As one of the main applications, this dataset can be used to benchmark SOTA SLAM algorithms. Here in, for evaluation of localization systems with different input modalities, we select four SOTA SLAM algorithms (including a learning-based method): DROID-SLAM (left frame camera) (Teed and Deng, 2021), VINS-Fusion (LC) (IMU + stereo frame cameras, with loop closure enabled) (Qin et al., 2018), FAST-LIO2 (IMU+LiDAR) (Xu et al., 2022), and R3LIVE (IMU+LiDAR+left frame camera) (Lin and Zhang, 2022). The customized data loaders of each method are publicly released to foster research.

Figure 14.

This figure illustrates the comparative performance of leading SLAM algorithms operating across four distinct platforms and environmental contexts, from indoor spaces to a university campus. It is evident that LiDAR-based methods such as FAST-LIO2 and R3LIVE consistently outperform their vision-based counterparts across all scenarios, maintaining a higher trajectory accuracy. On the other hand, the performance of vision-based algorithms, particularly DROID-SLAM, deteriorates as the environment scale increases, with significant scale recovery issues observed in the expansive vehicle_campus00 sequence. This trend underscores the superior robustness of LiDAR-based SLAM in varied and large-scale environments.

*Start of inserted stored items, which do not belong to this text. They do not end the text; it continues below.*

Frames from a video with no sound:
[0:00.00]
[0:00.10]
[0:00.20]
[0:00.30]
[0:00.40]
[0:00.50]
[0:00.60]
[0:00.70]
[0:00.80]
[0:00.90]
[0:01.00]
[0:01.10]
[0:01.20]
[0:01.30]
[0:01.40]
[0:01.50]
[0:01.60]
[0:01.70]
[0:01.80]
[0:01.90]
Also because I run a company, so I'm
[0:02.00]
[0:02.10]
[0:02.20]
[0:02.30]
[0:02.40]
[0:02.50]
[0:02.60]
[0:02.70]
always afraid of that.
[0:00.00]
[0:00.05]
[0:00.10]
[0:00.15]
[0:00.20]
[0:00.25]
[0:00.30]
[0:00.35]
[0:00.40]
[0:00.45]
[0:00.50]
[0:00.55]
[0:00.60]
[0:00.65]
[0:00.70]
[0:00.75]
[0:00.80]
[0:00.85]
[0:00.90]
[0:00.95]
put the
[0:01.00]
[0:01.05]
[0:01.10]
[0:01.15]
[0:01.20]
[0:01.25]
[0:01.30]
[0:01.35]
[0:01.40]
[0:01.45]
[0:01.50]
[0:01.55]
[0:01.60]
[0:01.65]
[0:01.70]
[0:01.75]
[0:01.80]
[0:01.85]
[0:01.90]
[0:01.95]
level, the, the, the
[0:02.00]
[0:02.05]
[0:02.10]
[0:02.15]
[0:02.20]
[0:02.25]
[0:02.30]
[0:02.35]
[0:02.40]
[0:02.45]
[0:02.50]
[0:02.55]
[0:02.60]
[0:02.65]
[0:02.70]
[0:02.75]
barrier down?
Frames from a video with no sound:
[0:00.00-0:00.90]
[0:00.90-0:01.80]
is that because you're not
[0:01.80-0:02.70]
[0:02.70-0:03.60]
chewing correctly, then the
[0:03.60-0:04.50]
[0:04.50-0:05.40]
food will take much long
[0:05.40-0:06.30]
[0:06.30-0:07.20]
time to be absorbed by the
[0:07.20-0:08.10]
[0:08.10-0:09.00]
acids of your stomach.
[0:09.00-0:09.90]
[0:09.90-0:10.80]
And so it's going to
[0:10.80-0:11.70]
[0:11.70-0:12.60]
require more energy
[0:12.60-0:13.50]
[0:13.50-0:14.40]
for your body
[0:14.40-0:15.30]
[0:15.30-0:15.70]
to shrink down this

Marching from traditional to deep learning-based SLAM methods, we evaluate DROID-SLAM, an end-to-end deep visual SLAM algorithm. We employ DROID-SLAM on the monocular image stream with a pre-trained model¹⁵ without fine-tuning to present a fair comparison to model-based methods. Meanwhile, testing the limits of its generalization ability is crucial for SLAM. The pre-trained model is trained by supervision from optical flow and poses on the synthetic dataset TartanAir (Wang et al., 2020), covering various conditions (e.g., appearance and viewpoint changes) and environments (e.g., from small-scale indoor to large-scale suburban). All the experiments are conducted on NVIDIA GPU GeForce RTX 3090 with a downsampled image resolution of 320 × 240. The average runtime is 16 FPS with a global bundle adjustment (BA) layer. The average GPU memory consumption is below 11 GB.

7.1.2. Evaluation

We choose the typical evaluation metric: mean ATE to evaluate the accuracy of estimated trajectories against the GT using the EVO package.¹⁶ Table 5 reports the quantitative localization results and Figure 14 presents quantificative results.

Table 5.

Localization accuracy: We calculate translation ATE [m] for each sequence. The best result among all methods is shown in bold, and the best result among vision-based methods (VINS-Fusion and DROID-SLAM) is underlined.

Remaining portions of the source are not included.